We're using tacacs for AAA on our network devices, and I'm interested/curious in how our devices are encrypting the passwords device side.
Following the Arista EOS manual, page 139, I'm running:
switch(config)#tacacs-server key 0 cv90jr1
The guide tells me that the corresponding encrypted string is
switch(config)#show running-config | grep tacacs tacacs-server key 7 1306014B5B06167B
Seeing a different encrypted string than the one they mentioned got me curious. So I added the same key ten more times and took a look at the encrypted versions:
tacacs-server key 7 0110105D0B01145E tacacs-server key 7 070C37151E030B54 tacacs-server key 7 020512025B0C1D70 tacacs-server key 7 1306014B5B06167B tacacs-server key 7 020512025B0C1D70 tacacs-server key 7 020512025B0C1D70 tacacs-server key 7 0110105D0B01145E tacacs-server key 7 110A0F5C4718195D tacacs-server key 7 0007055F54511957 tacacs-server key 7 03074D525605331D
I couldn't find any information about this. I'm particularly interested in the fact that I collided the manual's key three times and have another separate collision in there. Whatever salting they do seems to not have a particularly large input domain.

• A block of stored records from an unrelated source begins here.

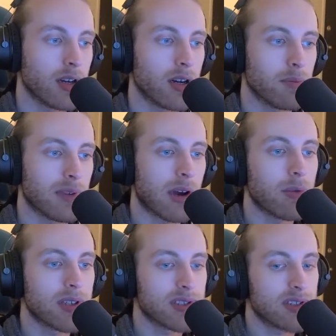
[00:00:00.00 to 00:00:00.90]

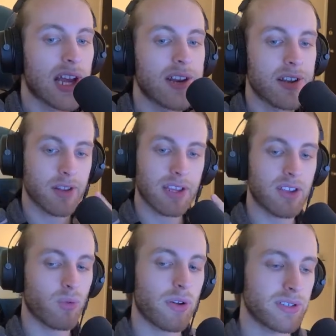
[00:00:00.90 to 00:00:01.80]
that was not
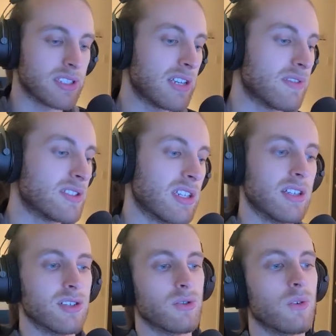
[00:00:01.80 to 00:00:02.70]
nearly as well received as
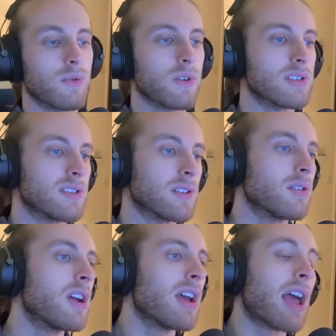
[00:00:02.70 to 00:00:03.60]
the initial one was.
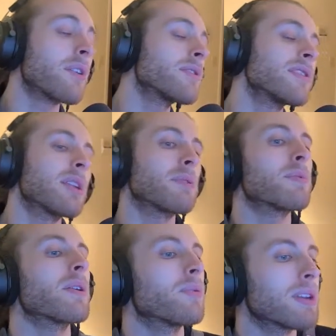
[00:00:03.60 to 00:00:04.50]
So I know there's a lot of
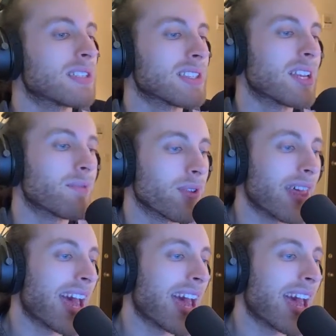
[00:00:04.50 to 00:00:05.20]
people that would be excited for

So how does this does get encrypted? If an adversary were to obtain a device's configuration information (say.. the output of
show running-config), how easy/hard would it be to compute the true tacacs+ key?
Does Cisco IOS work the same way? I do not have a lab Cisco device to experiment with this on, but I'm under the impression that features which Arista didn't think needed to be different are identical between Arista and Cisco.